I know. The heading is ultra lame but if I giggle at people being named "Breaston", then obviously my sense of humor is not exactly of the refined kind.
Unfortunately as of late, I have had a bit of a crazy social schedule and this has lead to me not being home enough to notice changes to my surrounding property. This apparently includes dead medium-sized marsupials in my backyard. At least possums are supposed to be medium-sized. This one however did not follow the normal marsupial rules because it is reminiscent of an extremely well-fed domestic cat, one that has eaten all of the other neighborhood cats in a fit of rage. I don't know what possums have to be wrathful about but I imagine it has something to do with the foul-smelling fluid that is secreted from their anal glands (thank you wiki for making a dead animal THAT much more disgusting to me).
In any case, I was alerted to this by the guy upstairs and we had a brief discussion on the pros and cons of eliminating this problem ourselves. But when we got to the topic of disposal techniques, we paused. I have no woods in which to ditch the body and my neighbors are all irritatingly close so we eventually settled on animal control as the most feasible option. This is how my conversation went:
"Hi, my name is Lola Lakely and I live in the town of ____. I was referred to you by my local police department." Then I launched into the sequence of events that lead to the possum.
"Excuse me, what did you say you needed?"
Ok, so I had to nutshell it for her. I tried again. "I have a dead possum in my backyard, can you come and retrieve it please?"
"They actually are called opossums, miss, when they live in North America," came the clipped, slightly annoyed reply.
The fact that she needed to correct me on this should have been my first indication that the phone call was not going to go as originally anticipated. "So what, they have aliases when they travel to different countries?"
Dead silence. Oops, maybe joking with the woman who is responsible for animal waste removal wasn't the smartest idea. I mumbled an I'm-an-idiot apology to her and asked," Do I have to be home when you come and get it?"
"Where did you say the OPOSSUM is?" (I swear she said the word in all caps.

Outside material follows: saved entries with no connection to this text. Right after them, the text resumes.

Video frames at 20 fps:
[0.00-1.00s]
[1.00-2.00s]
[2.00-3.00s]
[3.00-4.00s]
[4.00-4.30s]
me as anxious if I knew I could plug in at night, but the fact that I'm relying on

Bitch.)
"It's in my backyard in a trashcan, floating in some water."
"Then you do need to be home, miss, because this service will cost you $60."
"That's not including gas."
"60 plus dollars for coming and throwing out a dead POSSUM? That's ridiculous."
"I don't make the rules, lady." Okay so now I've turned from a miss into a lady and apparently the woman is now a belligerent truck driver. "If it's found in your backyard, you pay for it. If it's in the road, the town does."
Light bulb! "So what you are telling me is that if I go home tonight and throw the possum in the street, the town will pick up the tab?"
So now I'm sitting here at the computer, typing out this blog, dressed in black leggings and a form-fitting black top waiting for my friend Kane to arrive so he and I can dispose of the possum. The only thing I'm missing is a pair of black stilettos, which although they would look kick-ass with the outfit, I am dubious over how it will effect the removal process. Because if I trip and fall while attempting to fling the dead possum into the middle of the street, I am not sure I will want to get up.
However, I can still feel the excitement rippling through me because I've already picked out the street where the dead marsupial will be residing for the next 24-48 hours. Take that, creepy guy who always comes out of his house to leer at me during my Saturday afternoon jog!